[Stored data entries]
>>

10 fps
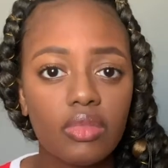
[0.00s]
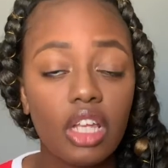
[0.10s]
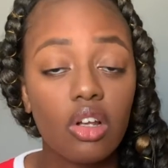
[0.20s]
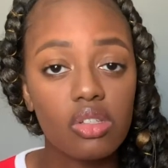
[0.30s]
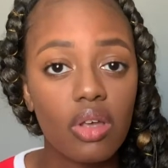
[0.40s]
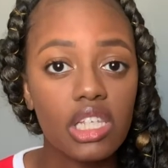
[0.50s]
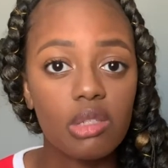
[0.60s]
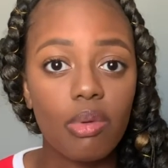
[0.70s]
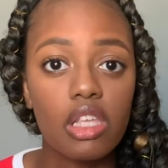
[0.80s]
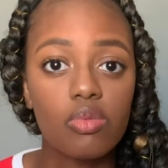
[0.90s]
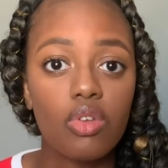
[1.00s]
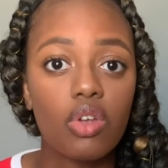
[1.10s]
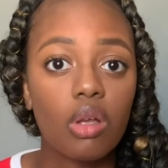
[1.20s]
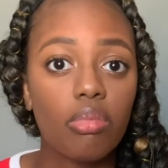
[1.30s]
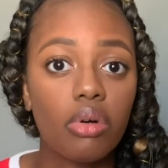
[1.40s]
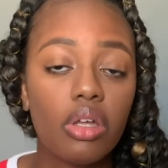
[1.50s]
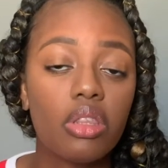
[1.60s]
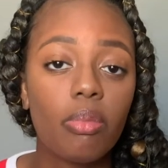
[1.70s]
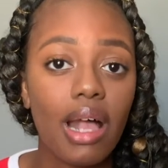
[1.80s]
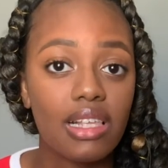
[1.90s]
It also has space where you can put the
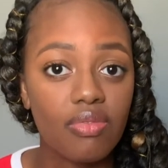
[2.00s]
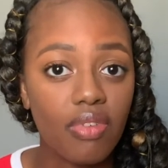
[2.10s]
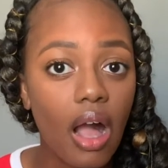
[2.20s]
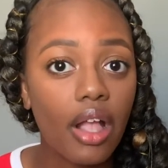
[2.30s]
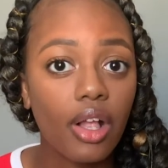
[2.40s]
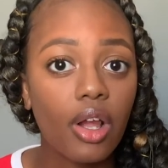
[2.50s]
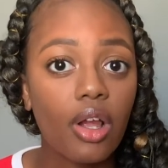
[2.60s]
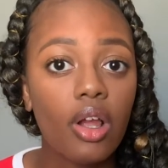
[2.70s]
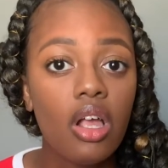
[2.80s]
pacifier,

<<

Word for word, retype all of the data above, but include no pictures.

10 fps
[0.00s]
[0.10s]
[0.20s]
[0.30s]
[0.40s]
[0.50s]
[0.60s]
[0.70s]
[0.80s]
[0.90s]
[1.00s]
[1.10s]
[1.20s]
[1.30s]
[1.40s]
[1.50s]
[1.60s]
[1.70s]
[1.80s]
[1.90s]
It also has space where you can put the
[2.00s]
[2.10s]
[2.20s]
[2.30s]
[2.40s]
[2.50s]
[2.60s]
[2.70s]
[2.80s]
pacifier,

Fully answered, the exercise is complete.